4. Note that if infringement of any third party's industrial ownership should occur by using this product, we
will be exempted from the responsibility unless it directly relates to the production process or functions of
the product.
5. Product Application
5.1 Application of this product is intended for and limited to the following applications: audio-video
device, office automation device, communication device, consumer electronics, smartphone, feature
phone, and amusement machine device.
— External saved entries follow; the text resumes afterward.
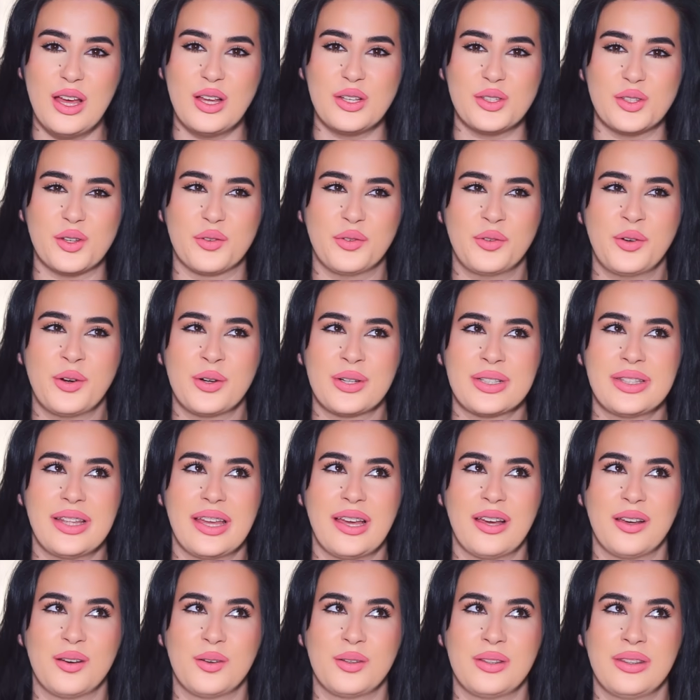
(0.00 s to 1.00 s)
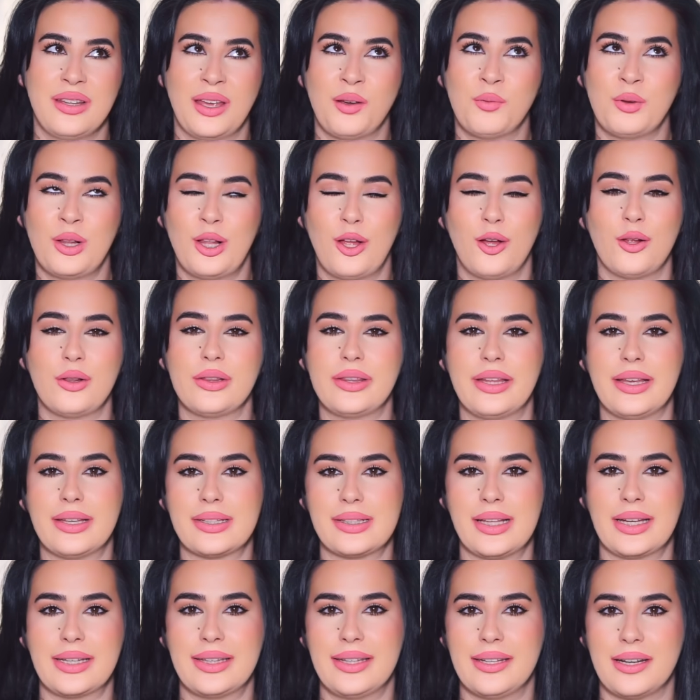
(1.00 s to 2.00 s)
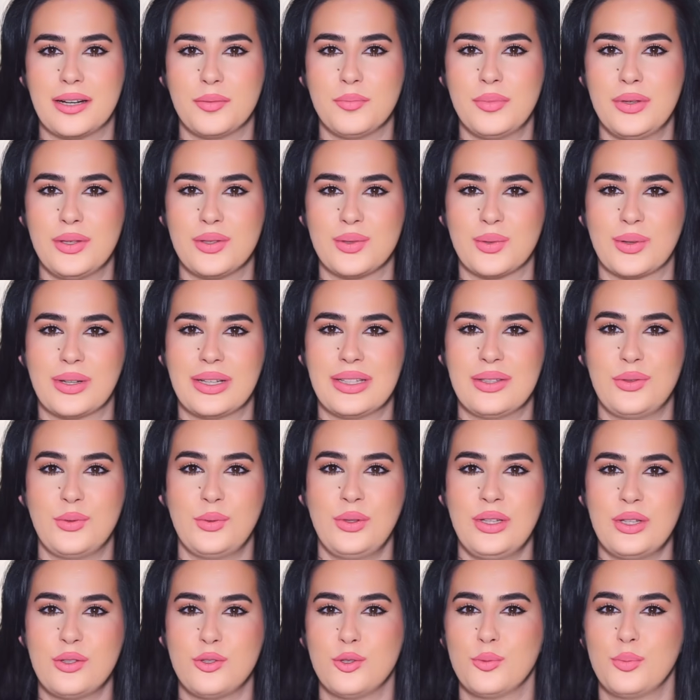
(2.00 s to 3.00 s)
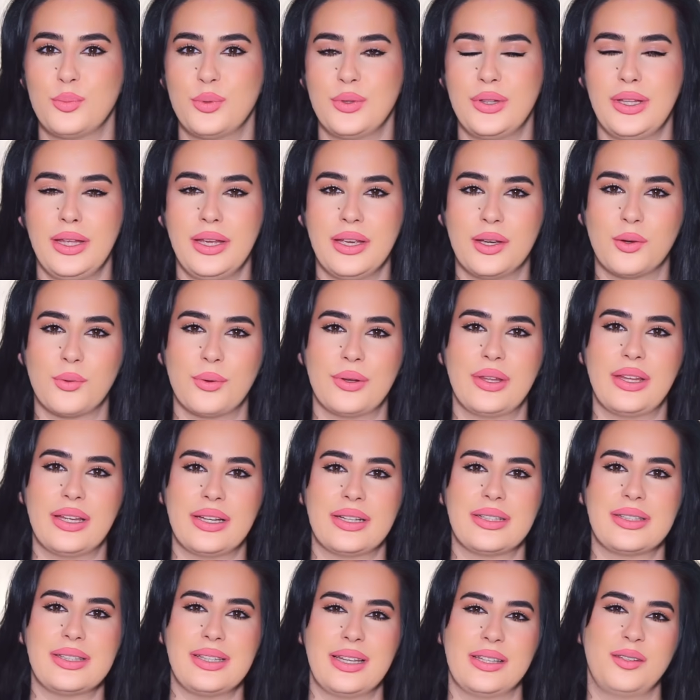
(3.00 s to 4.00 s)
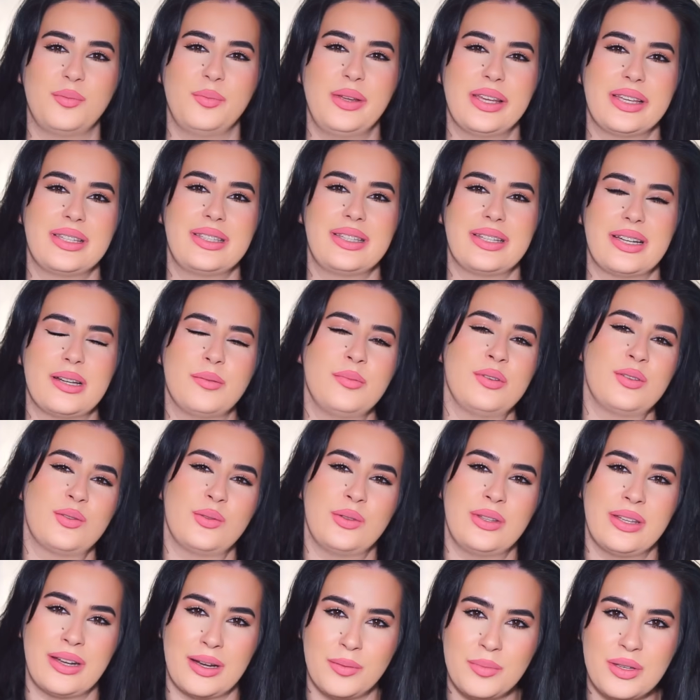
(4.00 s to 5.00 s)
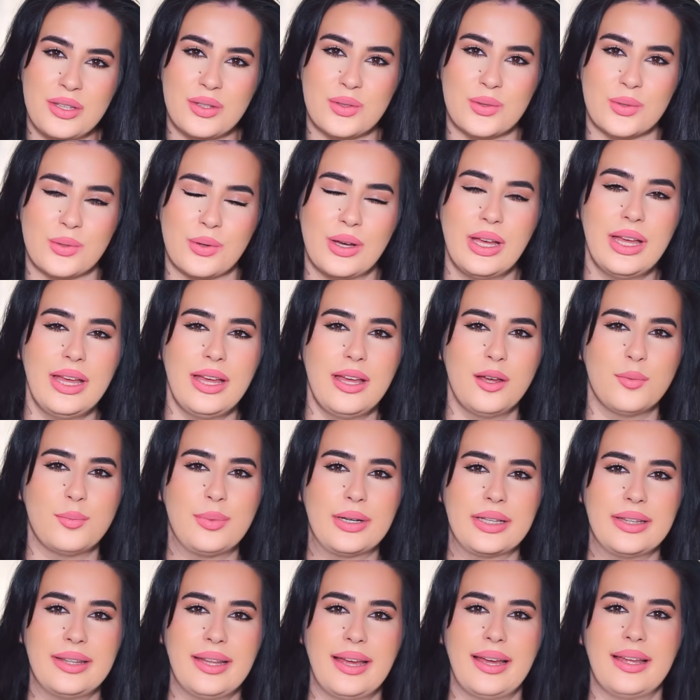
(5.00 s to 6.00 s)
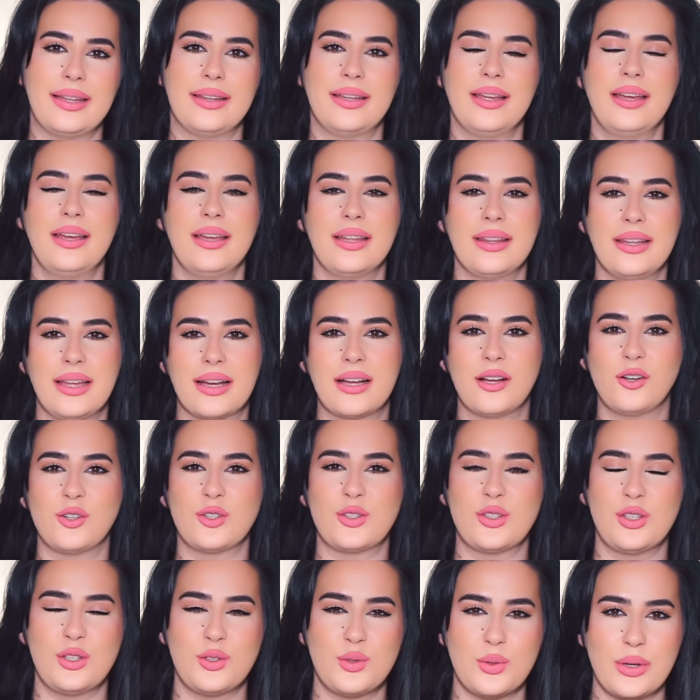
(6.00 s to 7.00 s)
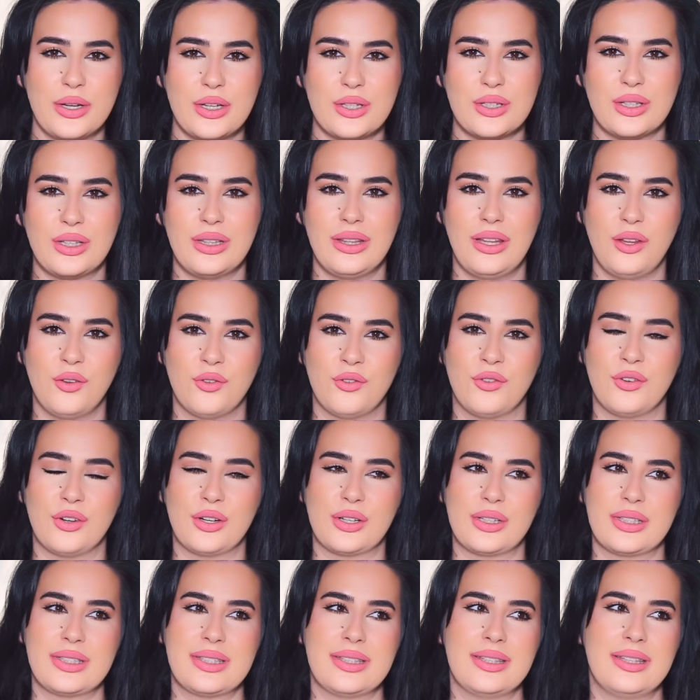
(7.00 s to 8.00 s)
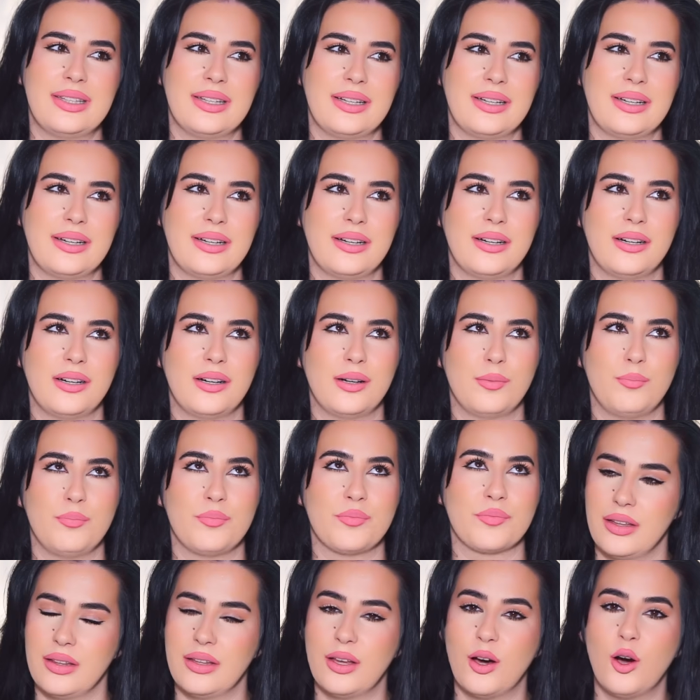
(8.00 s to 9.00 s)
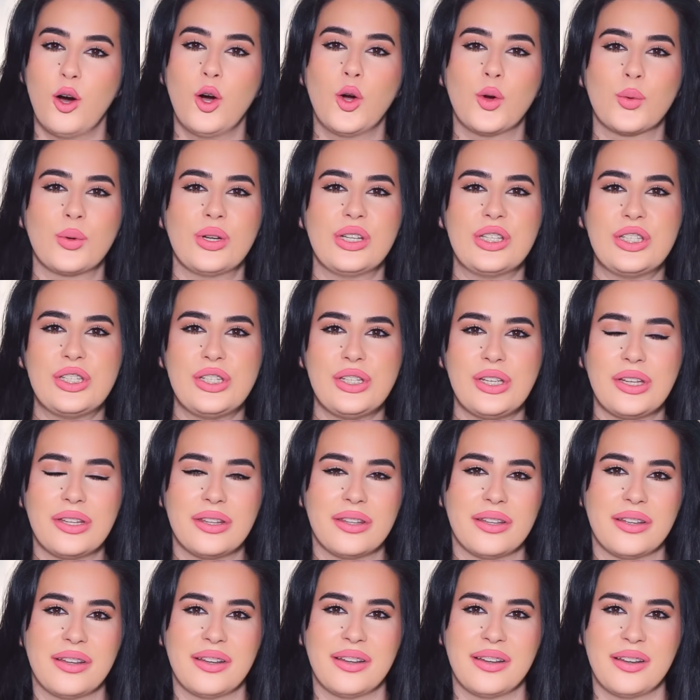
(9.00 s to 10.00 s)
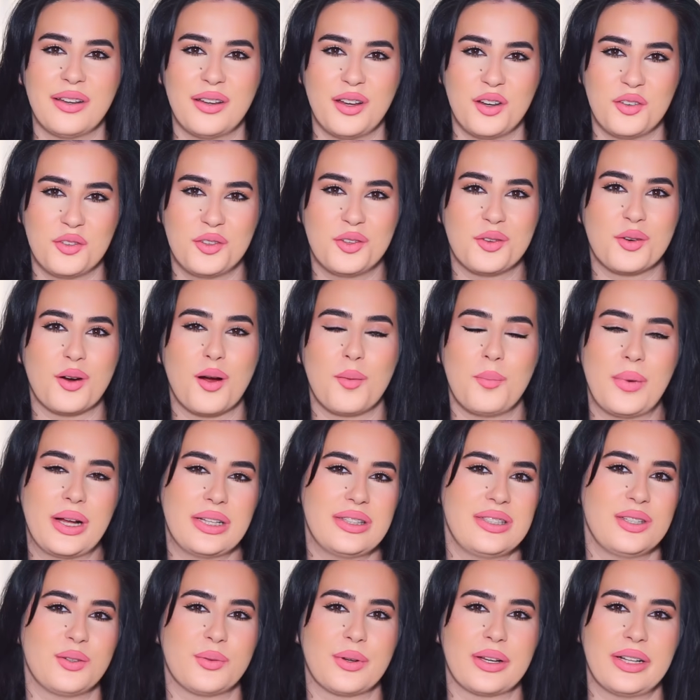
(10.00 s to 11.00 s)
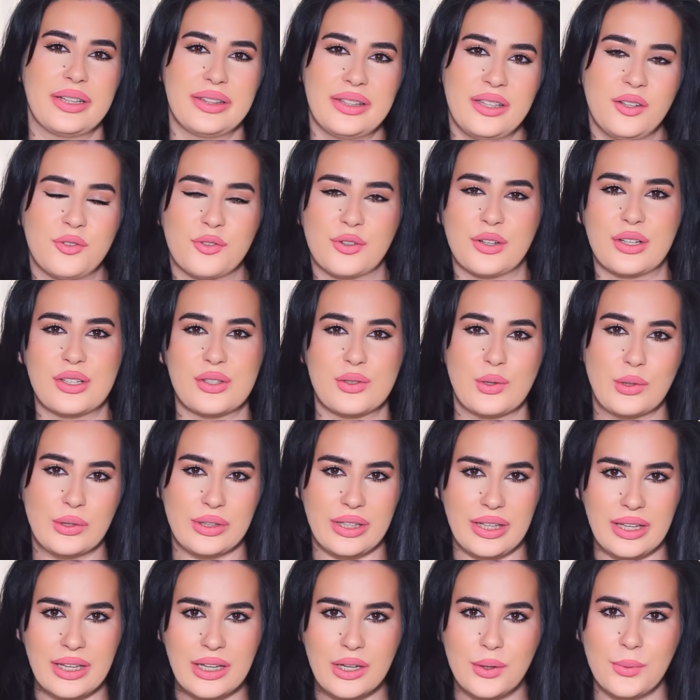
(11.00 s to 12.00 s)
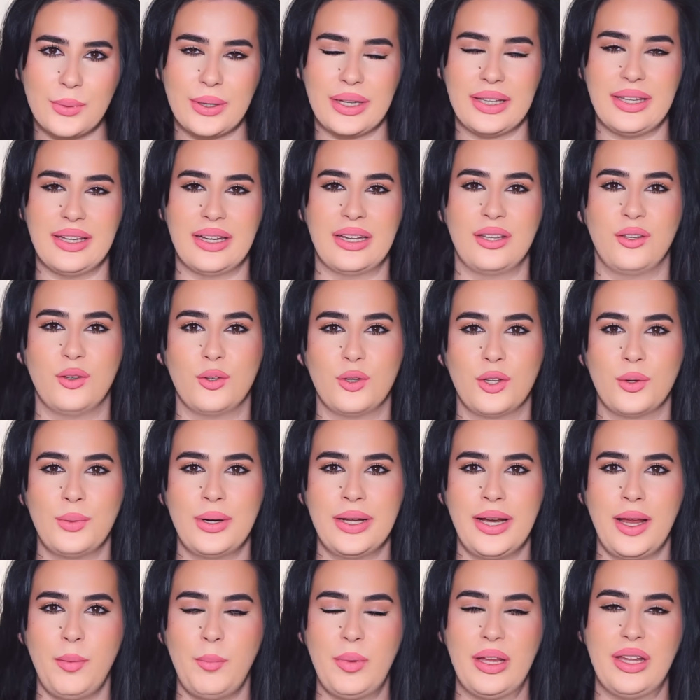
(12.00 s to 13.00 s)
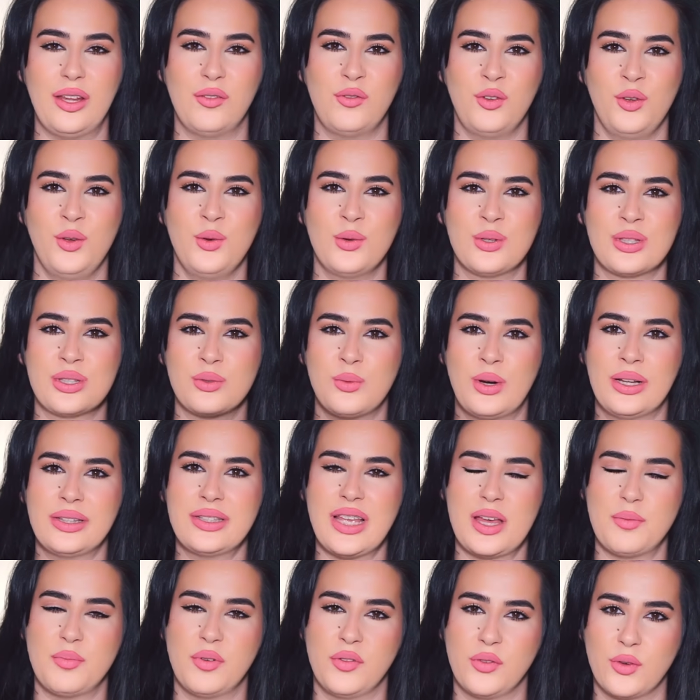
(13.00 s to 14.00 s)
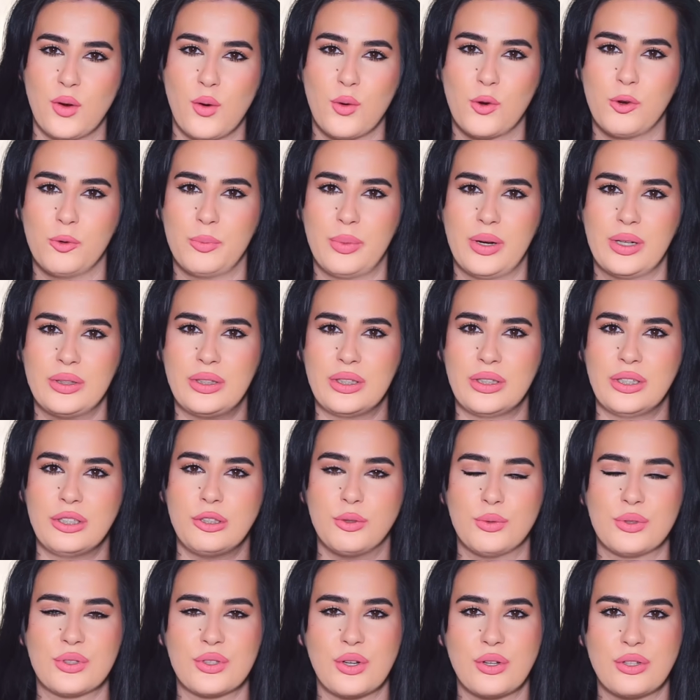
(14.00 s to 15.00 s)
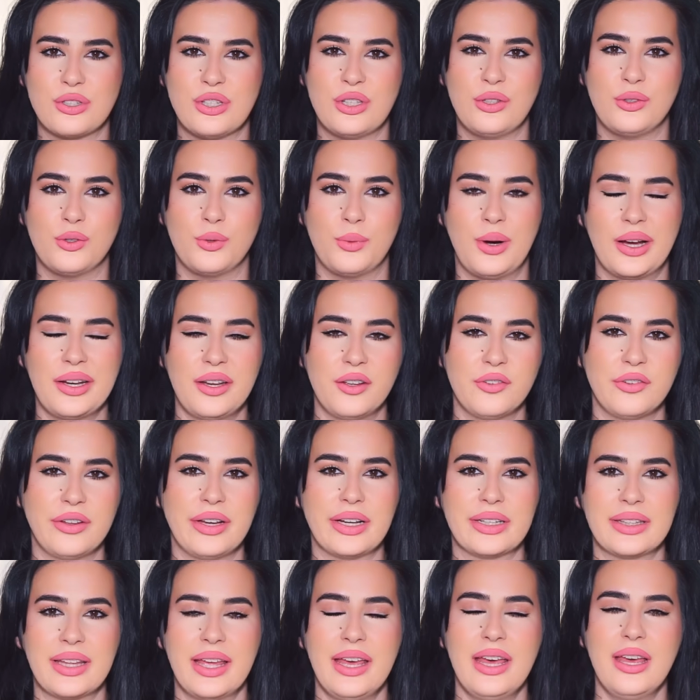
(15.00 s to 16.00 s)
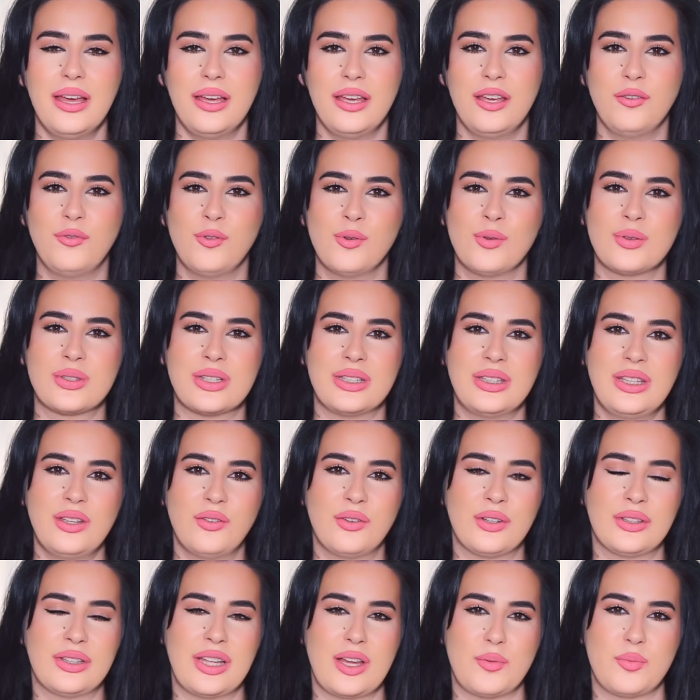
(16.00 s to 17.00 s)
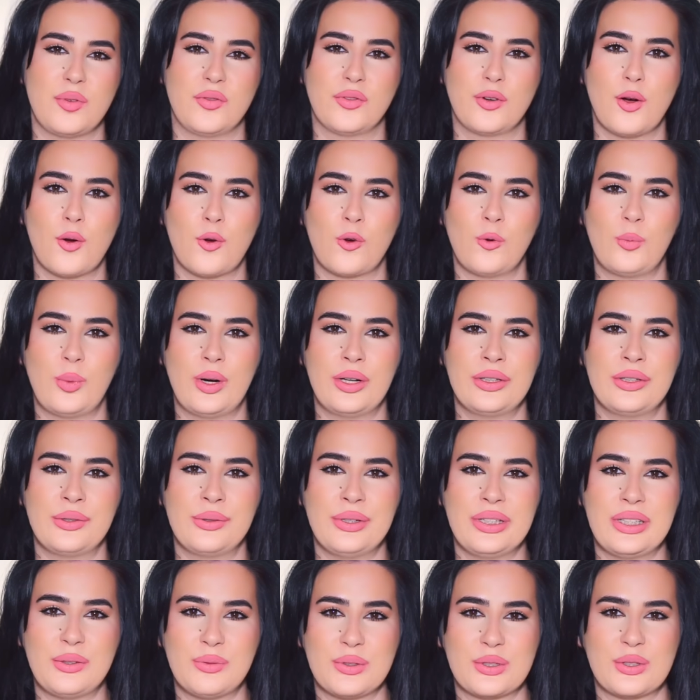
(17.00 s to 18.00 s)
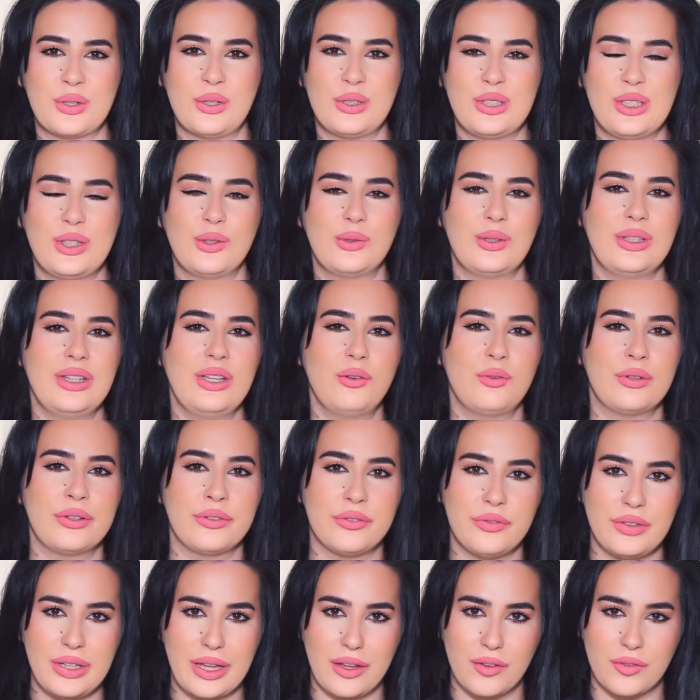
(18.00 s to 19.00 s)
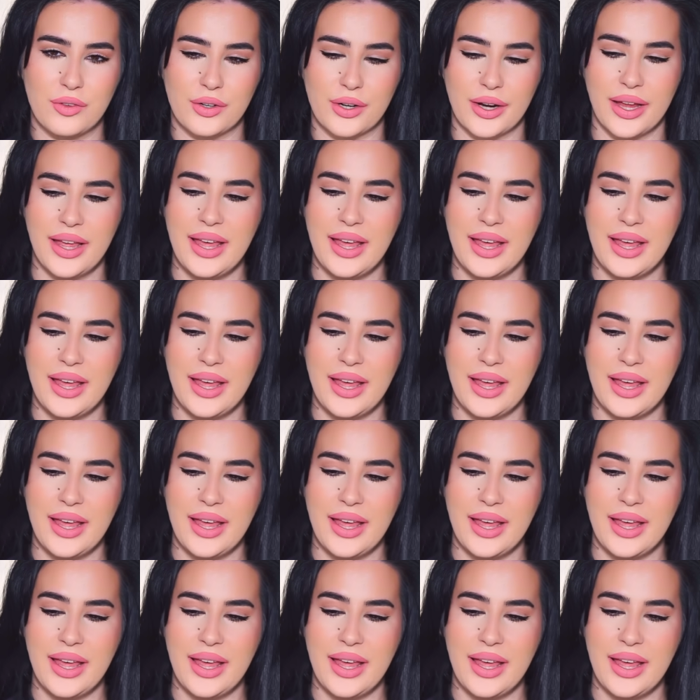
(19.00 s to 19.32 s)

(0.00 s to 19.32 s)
So of course they will all taste like tiramisu because you need to put the ingredients that makes tiramisu, but then the concentration differs, the origin of the raw material difference or the ingredient, you know what I mean? If you use one type of cocoa powder, it results into one effect. If you use a different type of cocoa powder, it results into a different flavor.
This product must not be used for applications that require
extremely high-reliability/safety such as aerospace device, traffic device, transportation device, nuclear
power control device, combustion chamber device, medical device related to critical care, or any kind
of safety device.
5.2 This product is not intended to be used as an automotive part, unless the product is specified as a
product conforming to the demands and specifications of ISO/TS16949 ("the Specified Product") in
this data sheet. THine Electronics, Inc. (“THine”) accepts no liability whatsoever for any product other
than the Specified Product for it not conforming to the aforementioned demands and specifications.
5.3 THine accepts liability for demands and specifications of the Specified Product only to the extent
that the user and THine have been previously and explicitly agreed to each other.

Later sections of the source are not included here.